The RTDebuggerInput class handles the input to the TargetRTS debugger. If your target system does not support the fgetc() function, then you must supply a replacement for the RTDebuggerInput::nextChar() function. This function reads individual characters from the standard input device.
The RTTcpSocket class provides an interface from the TargetRTS to the sockets library of the target operating system. Many operating systems provide the familiar BSD sockets interface. If this is the case then little modification is necessary. Typically, small changes to data types are needed to satisfy the sockets interface.
The RTIOMonitor class is used to monitor activity on a set of TCP/IP sockets. This class makes use of file descriptor sets and the select() function. There may be differences in the way these sets are implemented on your target operating system.
The RTIOController is the class used by the ioController thread in the external layer. It makes use of several TCP sockets calls. Problems encountered here will be similar to those described in "Class RTTcpSocket" on page 51.
The file main.cc contains the main function for the TargetRTS and therefore the entire application. Some operating systems already have a main function defined. This file must be modified to take this into account. A typical solution is to create a root thread, which in turn calls the entry point to the
TargetRTS (RTMain::entryPoint).
If you create a new file for an existing class or you are adding a new class to the TargetRTS then you must add the new file names to a manifest file for the TargetRTS. This must be done in order for the dependency calculations to include the new files and thus include them into the TargetRTS.
This file lists all the elements of the run-time system. There is one entry per line. Each entry has three or more fields separated by whitespace. The first names a make variable, which will include the name of the object file for that entry. The second field is a directory name. The third field is the base name of a file. By convention the directory name and file name typically correspond to the class name and member name, respectively. The fourth and subsequent fields, if present, give an expression that evaluates to zero when the element should be excluded. Note that the expression is evaluated by Perl and so should be of a form that it can handle.
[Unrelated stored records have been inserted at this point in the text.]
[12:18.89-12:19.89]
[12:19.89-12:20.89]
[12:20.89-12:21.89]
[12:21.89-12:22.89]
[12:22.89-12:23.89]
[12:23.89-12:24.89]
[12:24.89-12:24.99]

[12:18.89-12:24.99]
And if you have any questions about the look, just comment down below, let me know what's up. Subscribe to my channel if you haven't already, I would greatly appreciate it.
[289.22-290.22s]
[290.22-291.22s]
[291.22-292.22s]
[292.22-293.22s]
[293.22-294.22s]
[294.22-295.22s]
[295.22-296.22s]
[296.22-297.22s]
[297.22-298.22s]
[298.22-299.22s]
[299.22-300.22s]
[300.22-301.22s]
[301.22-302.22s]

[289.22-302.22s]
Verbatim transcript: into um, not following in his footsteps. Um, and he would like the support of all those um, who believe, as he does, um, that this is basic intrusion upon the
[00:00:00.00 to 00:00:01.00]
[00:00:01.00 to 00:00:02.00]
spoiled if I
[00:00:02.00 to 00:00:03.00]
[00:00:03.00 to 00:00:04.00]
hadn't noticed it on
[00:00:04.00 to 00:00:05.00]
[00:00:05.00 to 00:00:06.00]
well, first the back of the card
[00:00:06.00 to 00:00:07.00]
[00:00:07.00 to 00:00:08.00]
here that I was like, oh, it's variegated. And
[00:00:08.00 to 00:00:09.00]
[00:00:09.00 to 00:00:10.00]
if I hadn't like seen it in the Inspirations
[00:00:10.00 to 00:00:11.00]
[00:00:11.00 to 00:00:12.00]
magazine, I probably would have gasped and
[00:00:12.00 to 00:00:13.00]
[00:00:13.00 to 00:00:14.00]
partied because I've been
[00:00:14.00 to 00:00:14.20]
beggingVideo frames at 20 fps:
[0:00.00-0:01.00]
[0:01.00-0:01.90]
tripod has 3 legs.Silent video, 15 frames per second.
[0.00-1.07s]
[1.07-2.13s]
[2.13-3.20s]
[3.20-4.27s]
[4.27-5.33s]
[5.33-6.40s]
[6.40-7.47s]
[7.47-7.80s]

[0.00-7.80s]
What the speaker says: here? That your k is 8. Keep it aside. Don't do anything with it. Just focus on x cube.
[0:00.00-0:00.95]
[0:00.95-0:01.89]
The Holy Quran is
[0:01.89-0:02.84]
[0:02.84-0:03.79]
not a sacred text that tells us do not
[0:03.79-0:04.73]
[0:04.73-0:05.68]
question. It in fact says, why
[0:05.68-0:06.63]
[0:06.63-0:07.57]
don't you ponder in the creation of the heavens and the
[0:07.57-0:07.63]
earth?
If you have added a new file to the TargetRTS, you must have an entry in the MANIFEST.cpp file for the file. By convention, the entry should be placed next to the other files for the specific class that you have modified. If you are adding a class then place the entries next to the super class if it exists or next to similar classes in the manifest file.
If a file has been overridden in $(RTS_HOME)/target/src/<target_name> directory or a new file has been added to the MANIFEST.cpp you must regenerate the make dependencies in order for the modification to be included in the new TargetRTS. This is done by removing the depend.mk file in the build directory ($(RTS_HOME)/build-<platform_name>). This will cause the dependencies to be recalculated and a new depend.mk file to be created.
Note that include statements should not normally be put in areas considered conditional by the pre-processor (that is, between #if/#endif pairs). The dependency discovery script does not evaluate expressions used in preprocessor #if statements, and assumes these expressions to be true. Consequently, the dependency discovery script may capture more include statements than the preprocessor. However, although it may calculate more dependencies than the optimal amount, the dependency discovery script does detect and avoid endless loops of #include statements.